**About this task:**
While copying the entries exactly, leave out each picture they contain.
[Opening Records provided section]
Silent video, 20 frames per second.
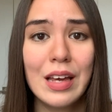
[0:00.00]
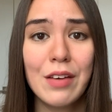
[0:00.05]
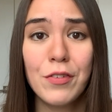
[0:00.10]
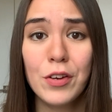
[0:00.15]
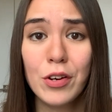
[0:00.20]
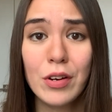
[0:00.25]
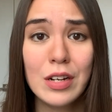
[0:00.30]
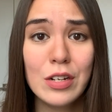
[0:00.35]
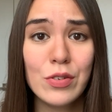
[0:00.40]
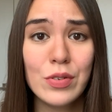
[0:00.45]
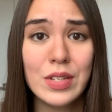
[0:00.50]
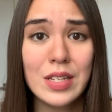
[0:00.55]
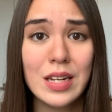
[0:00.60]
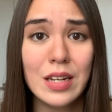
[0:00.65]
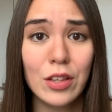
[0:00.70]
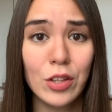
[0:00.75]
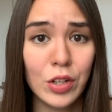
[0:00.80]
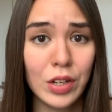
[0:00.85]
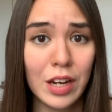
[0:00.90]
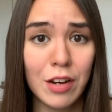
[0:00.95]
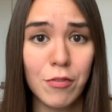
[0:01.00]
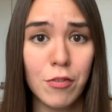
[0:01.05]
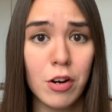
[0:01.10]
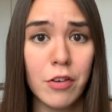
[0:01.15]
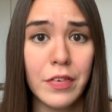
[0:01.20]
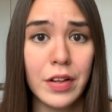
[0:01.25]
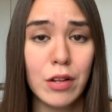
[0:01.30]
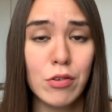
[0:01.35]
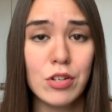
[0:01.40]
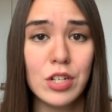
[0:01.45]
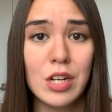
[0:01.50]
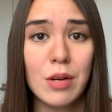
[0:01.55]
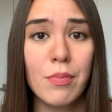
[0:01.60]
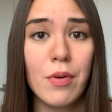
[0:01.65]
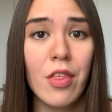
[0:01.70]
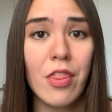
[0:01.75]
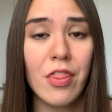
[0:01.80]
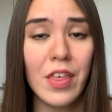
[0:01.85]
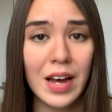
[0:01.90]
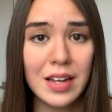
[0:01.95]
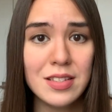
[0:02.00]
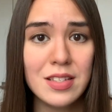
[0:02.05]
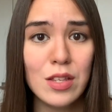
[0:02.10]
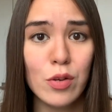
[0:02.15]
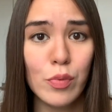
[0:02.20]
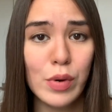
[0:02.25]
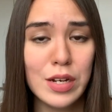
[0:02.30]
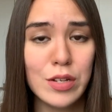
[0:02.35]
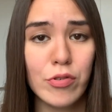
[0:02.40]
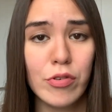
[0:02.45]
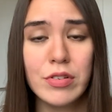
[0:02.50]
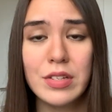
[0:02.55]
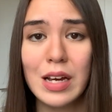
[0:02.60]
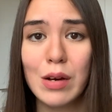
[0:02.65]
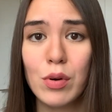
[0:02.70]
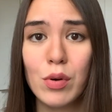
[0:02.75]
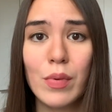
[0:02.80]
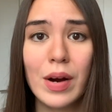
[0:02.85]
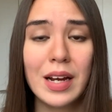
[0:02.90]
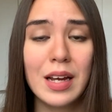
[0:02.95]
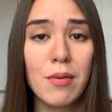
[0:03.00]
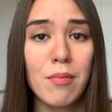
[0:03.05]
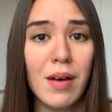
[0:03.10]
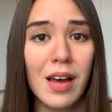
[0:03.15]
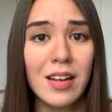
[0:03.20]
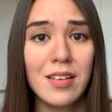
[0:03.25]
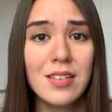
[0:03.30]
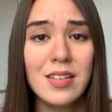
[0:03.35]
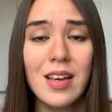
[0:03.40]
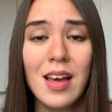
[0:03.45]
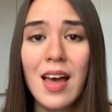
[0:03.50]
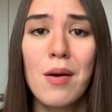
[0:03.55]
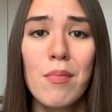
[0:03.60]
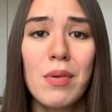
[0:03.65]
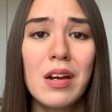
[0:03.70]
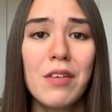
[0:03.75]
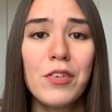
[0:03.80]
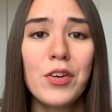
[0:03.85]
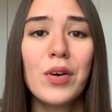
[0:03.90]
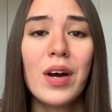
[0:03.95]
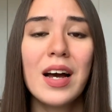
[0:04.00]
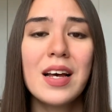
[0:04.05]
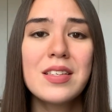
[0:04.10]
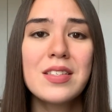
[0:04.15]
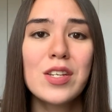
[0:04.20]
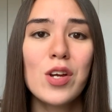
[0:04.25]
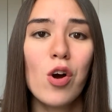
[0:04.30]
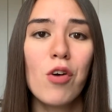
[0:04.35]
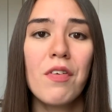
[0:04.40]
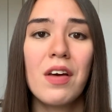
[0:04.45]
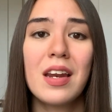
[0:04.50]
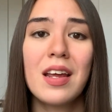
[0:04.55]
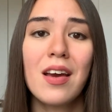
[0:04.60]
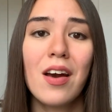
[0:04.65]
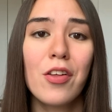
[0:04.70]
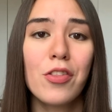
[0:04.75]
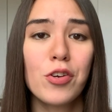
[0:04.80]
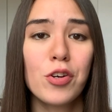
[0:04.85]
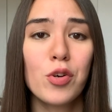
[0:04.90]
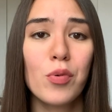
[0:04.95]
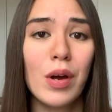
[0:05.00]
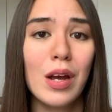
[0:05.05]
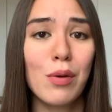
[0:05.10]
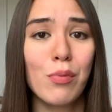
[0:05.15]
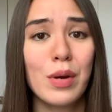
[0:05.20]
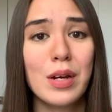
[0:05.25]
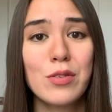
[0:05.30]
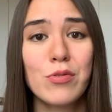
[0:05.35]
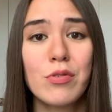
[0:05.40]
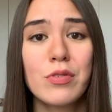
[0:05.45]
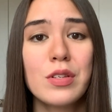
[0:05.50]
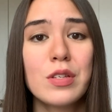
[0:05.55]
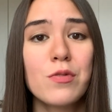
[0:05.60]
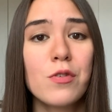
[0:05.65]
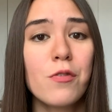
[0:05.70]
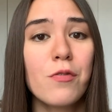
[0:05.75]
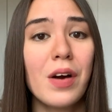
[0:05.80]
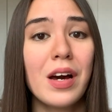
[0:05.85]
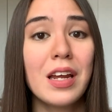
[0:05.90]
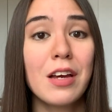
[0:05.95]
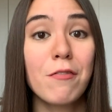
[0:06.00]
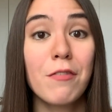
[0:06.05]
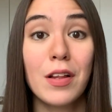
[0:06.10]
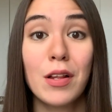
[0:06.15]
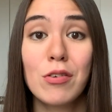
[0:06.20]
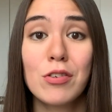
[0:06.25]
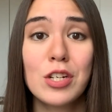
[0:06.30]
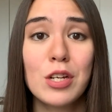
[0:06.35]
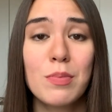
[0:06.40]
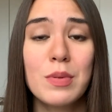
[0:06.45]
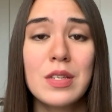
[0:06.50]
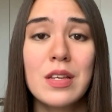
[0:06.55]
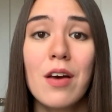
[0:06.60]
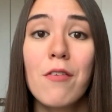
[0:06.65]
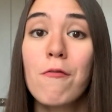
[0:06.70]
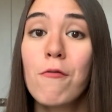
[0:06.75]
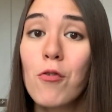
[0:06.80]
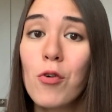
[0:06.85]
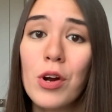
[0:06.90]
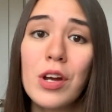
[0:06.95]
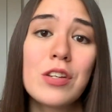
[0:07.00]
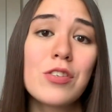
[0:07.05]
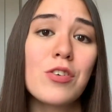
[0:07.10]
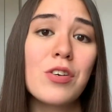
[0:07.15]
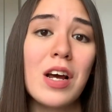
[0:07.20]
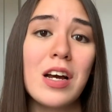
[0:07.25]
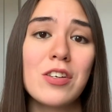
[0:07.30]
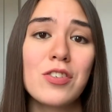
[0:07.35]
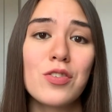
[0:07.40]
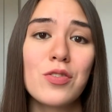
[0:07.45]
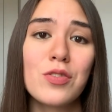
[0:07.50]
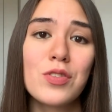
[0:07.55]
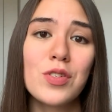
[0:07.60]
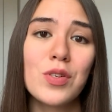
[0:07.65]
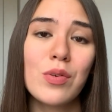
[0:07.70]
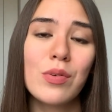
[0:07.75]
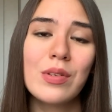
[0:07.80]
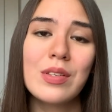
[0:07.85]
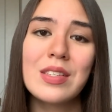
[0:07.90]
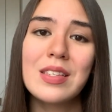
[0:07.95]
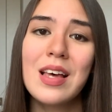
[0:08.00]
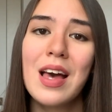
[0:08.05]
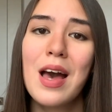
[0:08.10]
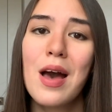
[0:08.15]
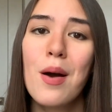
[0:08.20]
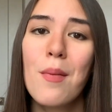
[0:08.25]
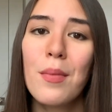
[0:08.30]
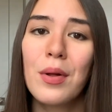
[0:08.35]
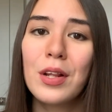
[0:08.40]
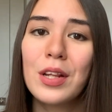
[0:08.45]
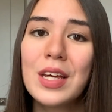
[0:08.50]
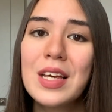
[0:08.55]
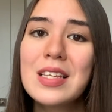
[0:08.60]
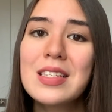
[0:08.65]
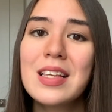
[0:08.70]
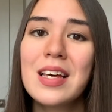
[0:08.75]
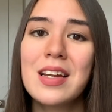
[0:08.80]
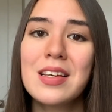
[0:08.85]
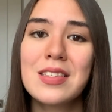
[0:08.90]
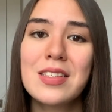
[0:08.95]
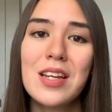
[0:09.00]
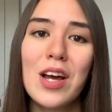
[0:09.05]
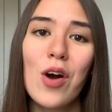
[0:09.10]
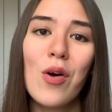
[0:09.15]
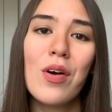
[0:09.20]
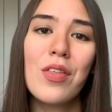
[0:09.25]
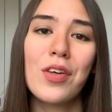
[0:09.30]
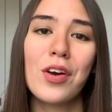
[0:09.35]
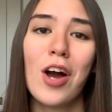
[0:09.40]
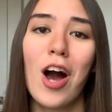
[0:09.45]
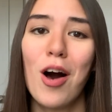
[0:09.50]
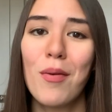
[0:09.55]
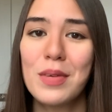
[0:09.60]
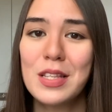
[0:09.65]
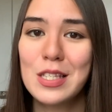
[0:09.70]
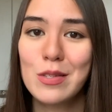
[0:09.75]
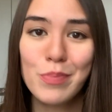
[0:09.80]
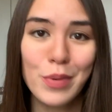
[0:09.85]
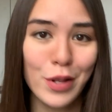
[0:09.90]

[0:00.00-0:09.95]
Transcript: if you're interested in looking for a fellowship, that's the resource I would recommend. But if you guys know of any other great resources for finding fellowships for international students, please let us know in the comments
[Closing Records provided section]
**Exercise answer:**
Silent video, 20 frames per second.
[0:00.00]
[0:00.05]
[0:00.10]
[0:00.15]
[0:00.20]
[0:00.25]
[0:00.30]
[0:00.35]
[0:00.40]
[0:00.45]
[0:00.50]
[0:00.55]
[0:00.60]
[0:00.65]
[0:00.70]
[0:00.75]
[0:00.80]
[0:00.85]
[0:00.90]
[0:00.95]
[0:01.00]
[0:01.05]
[0:01.10]
[0:01.15]
[0:01.20]
[0:01.25]
[0:01.30]
[0:01.35]
[0:01.40]
[0:01.45]
[0:01.50]
[0:01.55]
[0:01.60]
[0:01.65]
[0:01.70]
[0:01.75]
[0:01.80]
[0:01.85]
[0:01.90]
[0:01.95]
[0:02.00]
[0:02.05]
[0:02.10]
[0:02.15]
[0:02.20]
[0:02.25]
[0:02.30]
[0:02.35]
[0:02.40]
[0:02.45]
[0:02.50]
[0:02.55]
[0:02.60]
[0:02.65]
[0:02.70]
[0:02.75]
[0:02.80]
[0:02.85]
[0:02.90]
[0:02.95]
[0:03.00]
[0:03.05]
[0:03.10]
[0:03.15]
[0:03.20]
[0:03.25]
[0:03.30]
[0:03.35]
[0:03.40]
[0:03.45]
[0:03.50]
[0:03.55]
[0:03.60]
[0:03.65]
[0:03.70]
[0:03.75]
[0:03.80]
[0:03.85]
[0:03.90]
[0:03.95]
[0:04.00]
[0:04.05]
[0:04.10]
[0:04.15]
[0:04.20]
[0:04.25]
[0:04.30]
[0:04.35]
[0:04.40]
[0:04.45]
[0:04.50]
[0:04.55]
[0:04.60]
[0:04.65]
[0:04.70]
[0:04.75]
[0:04.80]
[0:04.85]
[0:04.90]
[0:04.95]
[0:05.00]
[0:05.05]
[0:05.10]
[0:05.15]
[0:05.20]
[0:05.25]
[0:05.30]
[0:05.35]
[0:05.40]
[0:05.45]
[0:05.50]
[0:05.55]
[0:05.60]
[0:05.65]
[0:05.70]
[0:05.75]
[0:05.80]
[0:05.85]
[0:05.90]
[0:05.95]
[0:06.00]
[0:06.05]
[0:06.10]
[0:06.15]
[0:06.20]
[0:06.25]
[0:06.30]
[0:06.35]
[0:06.40]
[0:06.45]
[0:06.50]
[0:06.55]
[0:06.60]
[0:06.65]
[0:06.70]
[0:06.75]
[0:06.80]
[0:06.85]
[0:06.90]
[0:06.95]
[0:07.00]
[0:07.05]
[0:07.10]
[0:07.15]
[0:07.20]
[0:07.25]
[0:07.30]
[0:07.35]
[0:07.40]
[0:07.45]
[0:07.50]
[0:07.55]
[0:07.60]
[0:07.65]
[0:07.70]
[0:07.75]
[0:07.80]
[0:07.85]
[0:07.90]
[0:07.95]
[0:08.00]
[0:08.05]
[0:08.10]
[0:08.15]
[0:08.20]
[0:08.25]
[0:08.30]
[0:08.35]
[0:08.40]
[0:08.45]
[0:08.50]
[0:08.55]
[0:08.60]
[0:08.65]
[0:08.70]
[0:08.75]
[0:08.80]
[0:08.85]
[0:08.90]
[0:08.95]
[0:09.00]
[0:09.05]
[0:09.10]
[0:09.15]
[0:09.20]
[0:09.25]
[0:09.30]
[0:09.35]
[0:09.40]
[0:09.45]
[0:09.50]
[0:09.55]
[0:09.60]
[0:09.65]
[0:09.70]
[0:09.75]
[0:09.80]
[0:09.85]
[0:09.90]

[0:00.00-0:09.95]
Transcript: if you're interested in looking for a fellowship, that's the resource I would recommend. But if you guys know of any other great resources for finding fellowships for international students, please let us know in the comments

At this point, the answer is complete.